**WHAT TO WORK ON:** Transcribe the lines below exactly. No image belongs in the transcription.

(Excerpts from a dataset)

++++++++++

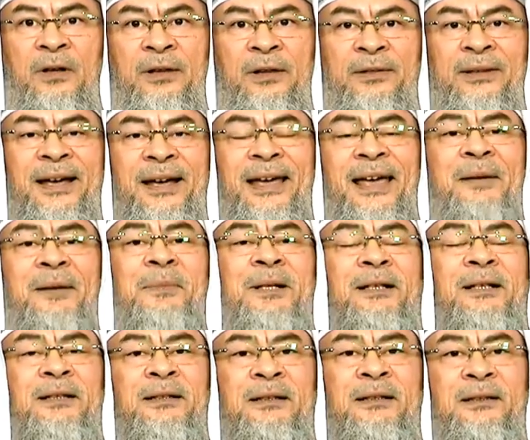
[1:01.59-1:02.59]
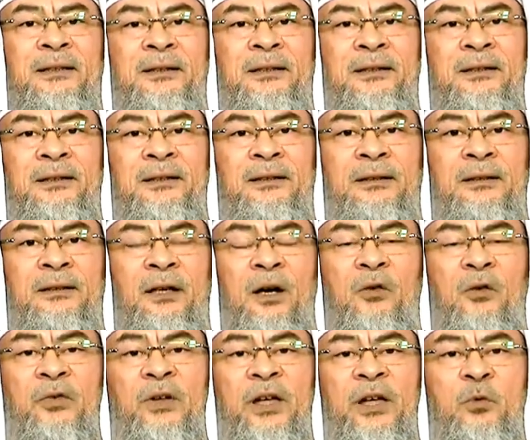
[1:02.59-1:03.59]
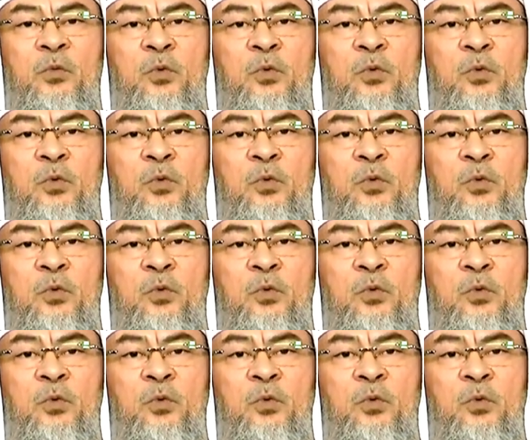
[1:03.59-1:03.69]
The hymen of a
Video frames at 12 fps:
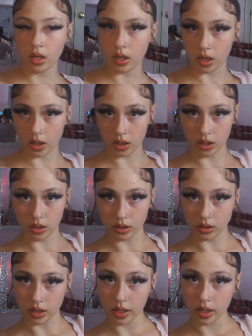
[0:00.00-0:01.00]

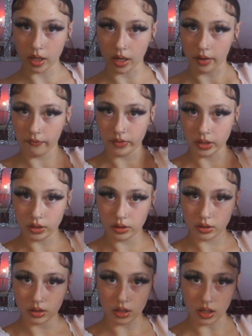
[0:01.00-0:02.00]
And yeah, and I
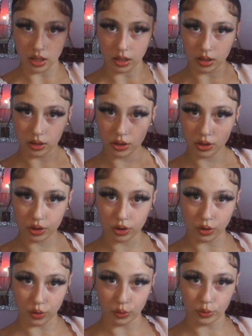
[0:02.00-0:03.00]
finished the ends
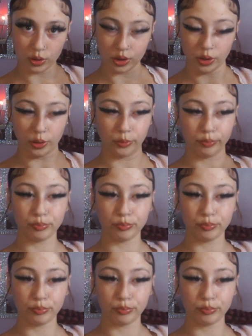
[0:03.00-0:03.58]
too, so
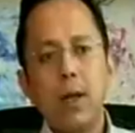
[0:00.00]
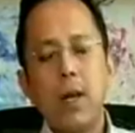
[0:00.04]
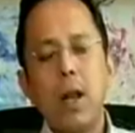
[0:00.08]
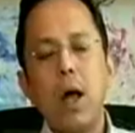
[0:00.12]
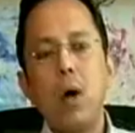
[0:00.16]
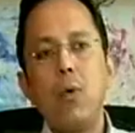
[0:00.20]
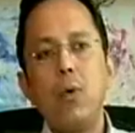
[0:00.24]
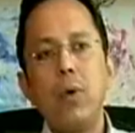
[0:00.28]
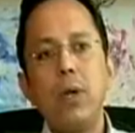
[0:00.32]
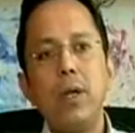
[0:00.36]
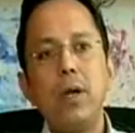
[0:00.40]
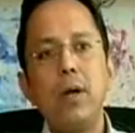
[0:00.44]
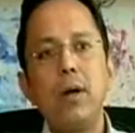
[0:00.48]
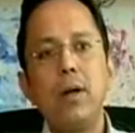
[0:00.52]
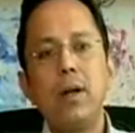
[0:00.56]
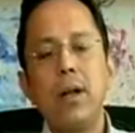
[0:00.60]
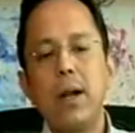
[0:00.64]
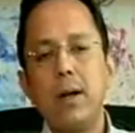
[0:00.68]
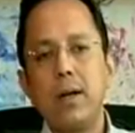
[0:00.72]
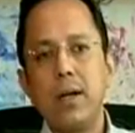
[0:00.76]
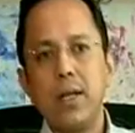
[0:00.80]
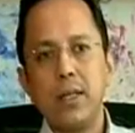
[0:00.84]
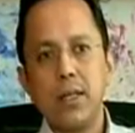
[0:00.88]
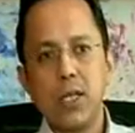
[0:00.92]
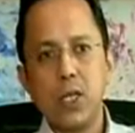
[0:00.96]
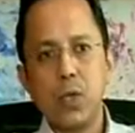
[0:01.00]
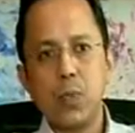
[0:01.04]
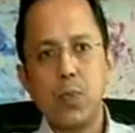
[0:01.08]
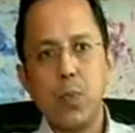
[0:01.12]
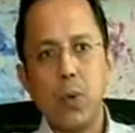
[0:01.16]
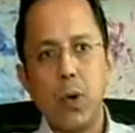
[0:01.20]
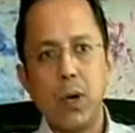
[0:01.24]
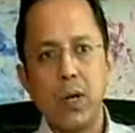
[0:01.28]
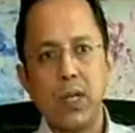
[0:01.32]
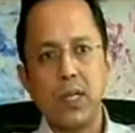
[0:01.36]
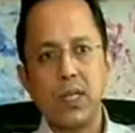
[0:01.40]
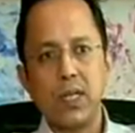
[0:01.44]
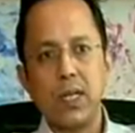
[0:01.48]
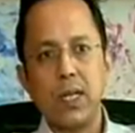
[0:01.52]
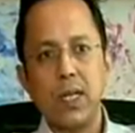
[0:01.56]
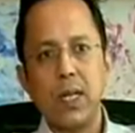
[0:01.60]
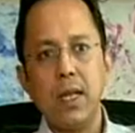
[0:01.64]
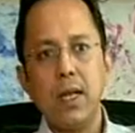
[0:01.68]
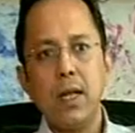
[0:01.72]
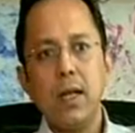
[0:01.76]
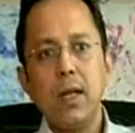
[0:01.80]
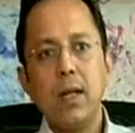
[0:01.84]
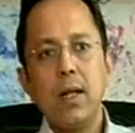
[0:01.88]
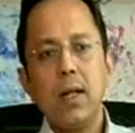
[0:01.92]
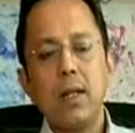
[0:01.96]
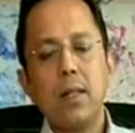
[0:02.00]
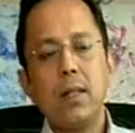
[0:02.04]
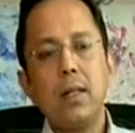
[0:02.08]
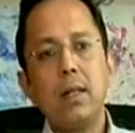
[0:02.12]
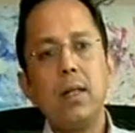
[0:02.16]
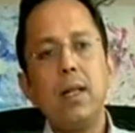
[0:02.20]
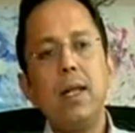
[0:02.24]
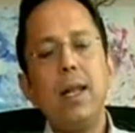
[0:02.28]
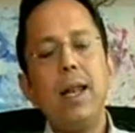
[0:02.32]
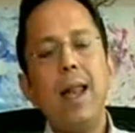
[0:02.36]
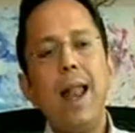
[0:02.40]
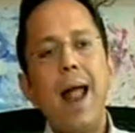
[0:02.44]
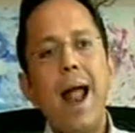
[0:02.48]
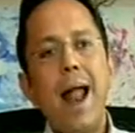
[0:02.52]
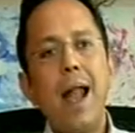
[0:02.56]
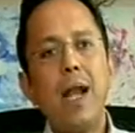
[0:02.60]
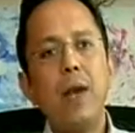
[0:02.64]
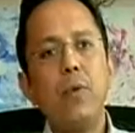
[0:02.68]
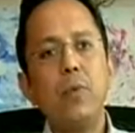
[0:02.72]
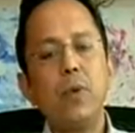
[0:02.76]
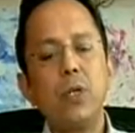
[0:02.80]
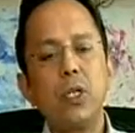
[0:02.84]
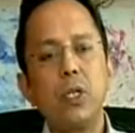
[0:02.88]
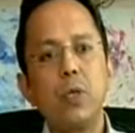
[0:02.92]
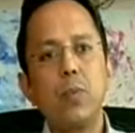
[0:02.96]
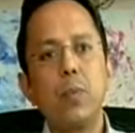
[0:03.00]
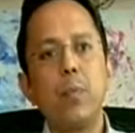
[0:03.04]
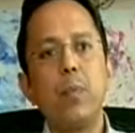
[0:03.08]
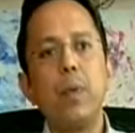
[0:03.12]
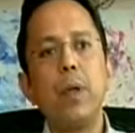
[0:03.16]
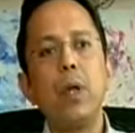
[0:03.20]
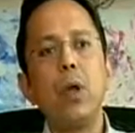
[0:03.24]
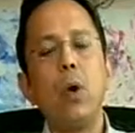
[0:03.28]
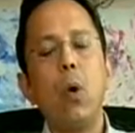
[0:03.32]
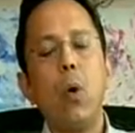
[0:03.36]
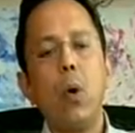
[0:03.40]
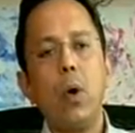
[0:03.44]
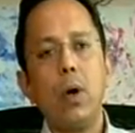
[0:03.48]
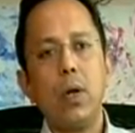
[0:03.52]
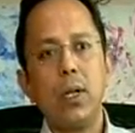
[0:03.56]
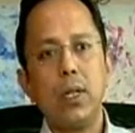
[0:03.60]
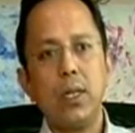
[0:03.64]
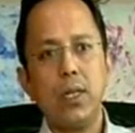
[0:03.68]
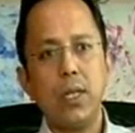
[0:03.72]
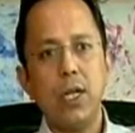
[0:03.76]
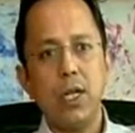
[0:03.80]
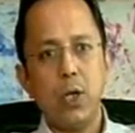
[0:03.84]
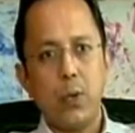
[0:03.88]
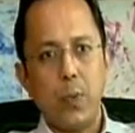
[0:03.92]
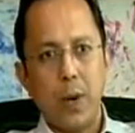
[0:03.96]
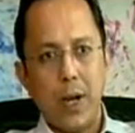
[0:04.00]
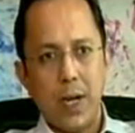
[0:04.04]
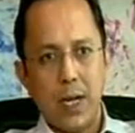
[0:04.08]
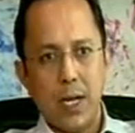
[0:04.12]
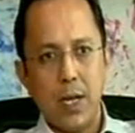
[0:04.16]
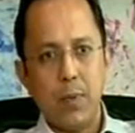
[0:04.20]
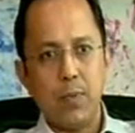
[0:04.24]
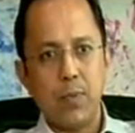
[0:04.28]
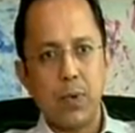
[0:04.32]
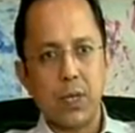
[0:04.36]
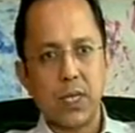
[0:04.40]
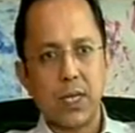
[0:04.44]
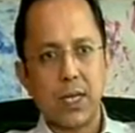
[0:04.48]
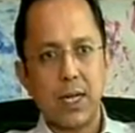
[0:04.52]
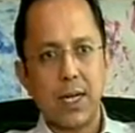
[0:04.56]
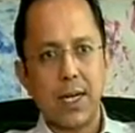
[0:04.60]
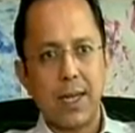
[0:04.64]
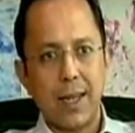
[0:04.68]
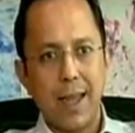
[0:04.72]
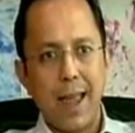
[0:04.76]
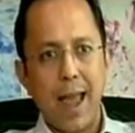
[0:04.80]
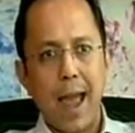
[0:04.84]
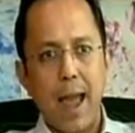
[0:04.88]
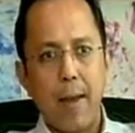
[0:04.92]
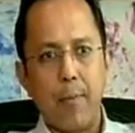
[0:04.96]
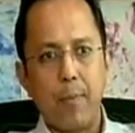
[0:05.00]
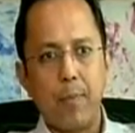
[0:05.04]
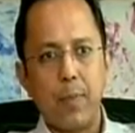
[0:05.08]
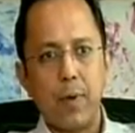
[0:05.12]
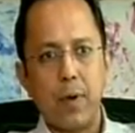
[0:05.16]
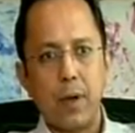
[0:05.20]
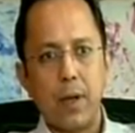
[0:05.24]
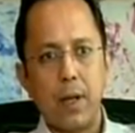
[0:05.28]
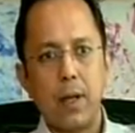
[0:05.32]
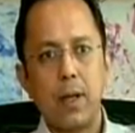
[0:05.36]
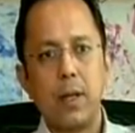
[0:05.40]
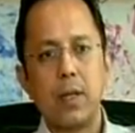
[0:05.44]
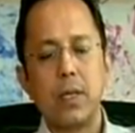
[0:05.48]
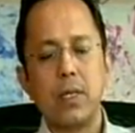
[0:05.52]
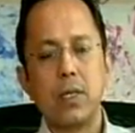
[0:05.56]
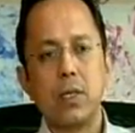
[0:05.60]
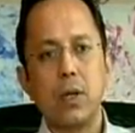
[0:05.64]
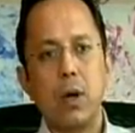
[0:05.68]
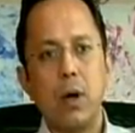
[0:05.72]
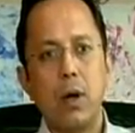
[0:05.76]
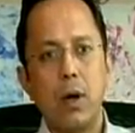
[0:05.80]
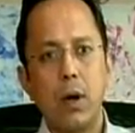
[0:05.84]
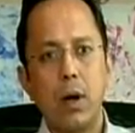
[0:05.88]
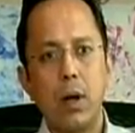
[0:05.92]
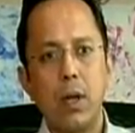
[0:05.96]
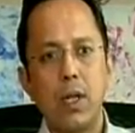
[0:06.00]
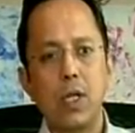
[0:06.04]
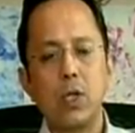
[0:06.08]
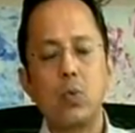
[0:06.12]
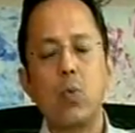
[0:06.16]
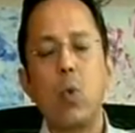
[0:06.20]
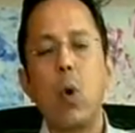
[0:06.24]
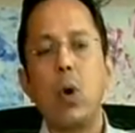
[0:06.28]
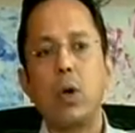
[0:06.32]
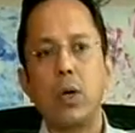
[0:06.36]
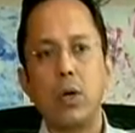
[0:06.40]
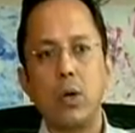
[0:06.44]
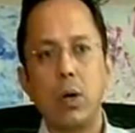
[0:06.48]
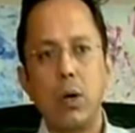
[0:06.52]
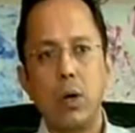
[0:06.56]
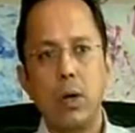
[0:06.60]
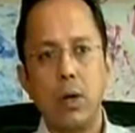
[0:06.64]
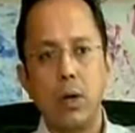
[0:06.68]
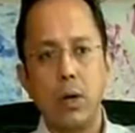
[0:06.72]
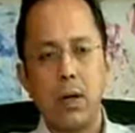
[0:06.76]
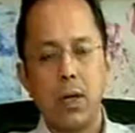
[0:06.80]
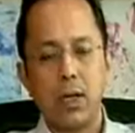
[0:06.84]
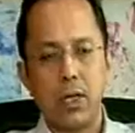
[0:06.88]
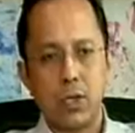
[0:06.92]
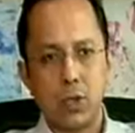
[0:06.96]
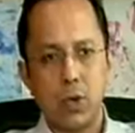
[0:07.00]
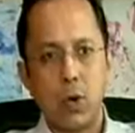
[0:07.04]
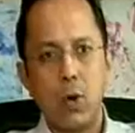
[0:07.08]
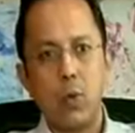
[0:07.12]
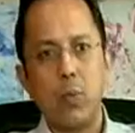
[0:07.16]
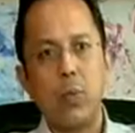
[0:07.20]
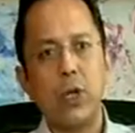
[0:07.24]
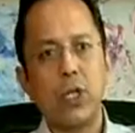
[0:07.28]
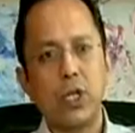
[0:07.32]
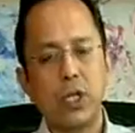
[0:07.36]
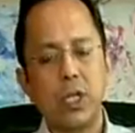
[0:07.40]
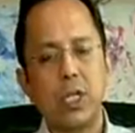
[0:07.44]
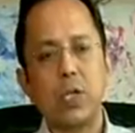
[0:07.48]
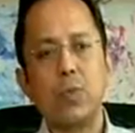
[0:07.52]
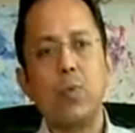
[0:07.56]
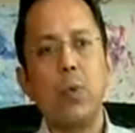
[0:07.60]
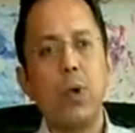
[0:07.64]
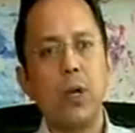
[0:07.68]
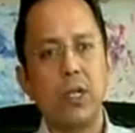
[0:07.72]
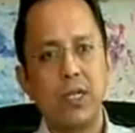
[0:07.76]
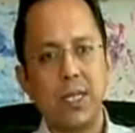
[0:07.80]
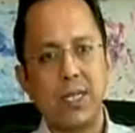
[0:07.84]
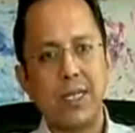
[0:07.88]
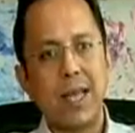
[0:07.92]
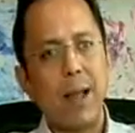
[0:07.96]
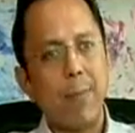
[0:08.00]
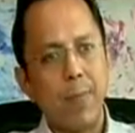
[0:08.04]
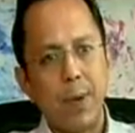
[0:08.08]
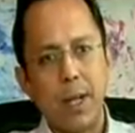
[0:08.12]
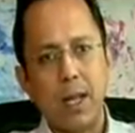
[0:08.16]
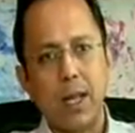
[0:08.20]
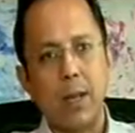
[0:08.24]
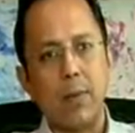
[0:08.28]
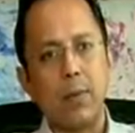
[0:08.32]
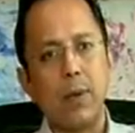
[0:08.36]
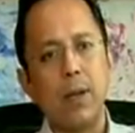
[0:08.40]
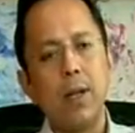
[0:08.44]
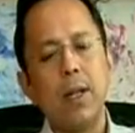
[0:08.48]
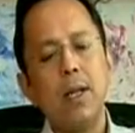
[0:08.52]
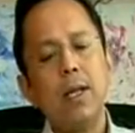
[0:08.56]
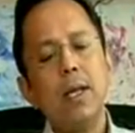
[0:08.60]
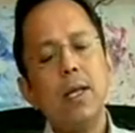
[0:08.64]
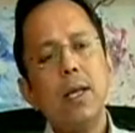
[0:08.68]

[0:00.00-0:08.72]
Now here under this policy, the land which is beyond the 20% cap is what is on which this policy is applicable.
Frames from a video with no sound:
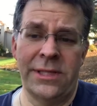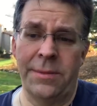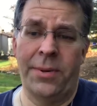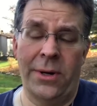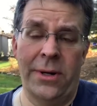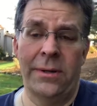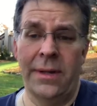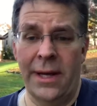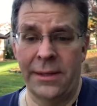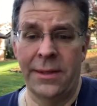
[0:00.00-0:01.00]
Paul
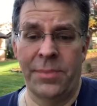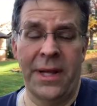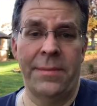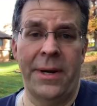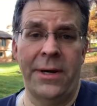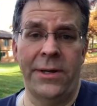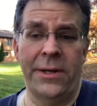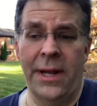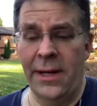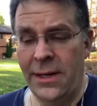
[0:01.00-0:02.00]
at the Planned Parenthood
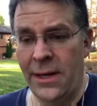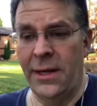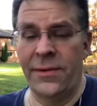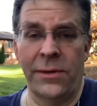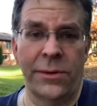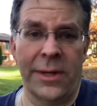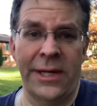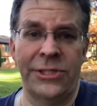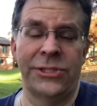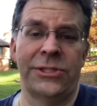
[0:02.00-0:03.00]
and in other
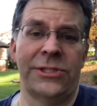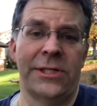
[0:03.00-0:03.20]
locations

++++++++++

**EXERCISE RESPONSE:**
[1:01.59-1:02.59]
[1:02.59-1:03.59]
[1:03.59-1:03.69]
The hymen of a
Video frames at 12 fps:
[0:00.00-0:01.00]

[0:01.00-0:02.00]
And yeah, and I
[0:02.00-0:03.00]
finished the ends
[0:03.00-0:03.58]
too, so
[0:00.00]
[0:00.04]
[0:00.08]
[0:00.12]
[0:00.16]
[0:00.20]
[0:00.24]
[0:00.28]
[0:00.32]
[0:00.36]
[0:00.40]
[0:00.44]
[0:00.48]
[0:00.52]
[0:00.56]
[0:00.60]
[0:00.64]
[0:00.68]
[0:00.72]
[0:00.76]
[0:00.80]
[0:00.84]
[0:00.88]
[0:00.92]
[0:00.96]
[0:01.00]
[0:01.04]
[0:01.08]
[0:01.12]
[0:01.16]
[0:01.20]
[0:01.24]
[0:01.28]
[0:01.32]
[0:01.36]
[0:01.40]
[0:01.44]
[0:01.48]
[0:01.52]
[0:01.56]
[0:01.60]
[0:01.64]
[0:01.68]
[0:01.72]
[0:01.76]
[0:01.80]
[0:01.84]
[0:01.88]
[0:01.92]
[0:01.96]
[0:02.00]
[0:02.04]
[0:02.08]
[0:02.12]
[0:02.16]
[0:02.20]
[0:02.24]
[0:02.28]
[0:02.32]
[0:02.36]
[0:02.40]
[0:02.44]
[0:02.48]
[0:02.52]
[0:02.56]
[0:02.60]
[0:02.64]
[0:02.68]
[0:02.72]
[0:02.76]
[0:02.80]
[0:02.84]
[0:02.88]
[0:02.92]
[0:02.96]
[0:03.00]
[0:03.04]
[0:03.08]
[0:03.12]
[0:03.16]
[0:03.20]
[0:03.24]
[0:03.28]
[0:03.32]
[0:03.36]
[0:03.40]
[0:03.44]
[0:03.48]
[0:03.52]
[0:03.56]
[0:03.60]
[0:03.64]
[0:03.68]
[0:03.72]
[0:03.76]
[0:03.80]
[0:03.84]
[0:03.88]
[0:03.92]
[0:03.96]
[0:04.00]
[0:04.04]
[0:04.08]
[0:04.12]
[0:04.16]
[0:04.20]
[0:04.24]
[0:04.28]
[0:04.32]
[0:04.36]
[0:04.40]
[0:04.44]
[0:04.48]
[0:04.52]
[0:04.56]
[0:04.60]
[0:04.64]
[0:04.68]
[0:04.72]
[0:04.76]
[0:04.80]
[0:04.84]
[0:04.88]
[0:04.92]
[0:04.96]
[0:05.00]
[0:05.04]
[0:05.08]
[0:05.12]
[0:05.16]
[0:05.20]
[0:05.24]
[0:05.28]
[0:05.32]
[0:05.36]
[0:05.40]
[0:05.44]
[0:05.48]
[0:05.52]
[0:05.56]
[0:05.60]
[0:05.64]
[0:05.68]
[0:05.72]
[0:05.76]
[0:05.80]
[0:05.84]
[0:05.88]
[0:05.92]
[0:05.96]
[0:06.00]
[0:06.04]
[0:06.08]
[0:06.12]
[0:06.16]
[0:06.20]
[0:06.24]
[0:06.28]
[0:06.32]
[0:06.36]
[0:06.40]
[0:06.44]
[0:06.48]
[0:06.52]
[0:06.56]
[0:06.60]
[0:06.64]
[0:06.68]
[0:06.72]
[0:06.76]
[0:06.80]
[0:06.84]
[0:06.88]
[0:06.92]
[0:06.96]
[0:07.00]
[0:07.04]
[0:07.08]
[0:07.12]
[0:07.16]
[0:07.20]
[0:07.24]
[0:07.28]
[0:07.32]
[0:07.36]
[0:07.40]
[0:07.44]
[0:07.48]
[0:07.52]
[0:07.56]
[0:07.60]
[0:07.64]
[0:07.68]
[0:07.72]
[0:07.76]
[0:07.80]
[0:07.84]
[0:07.88]
[0:07.92]
[0:07.96]
[0:08.00]
[0:08.04]
[0:08.08]
[0:08.12]
[0:08.16]
[0:08.20]
[0:08.24]
[0:08.28]
[0:08.32]
[0:08.36]
[0:08.40]
[0:08.44]
[0:08.48]
[0:08.52]
[0:08.56]
[0:08.60]
[0:08.64]
[0:08.68]

[0:00.00-0:08.72]
Now here under this policy, the land which is beyond the 20% cap is what is on which this policy is applicable.
Frames from a video with no sound:
[0:00.00-0:01.00]
Paul
[0:01.00-0:02.00]
at the Planned Parenthood
[0:02.00-0:03.00]
and in other
[0:03.00-0:03.20]
locations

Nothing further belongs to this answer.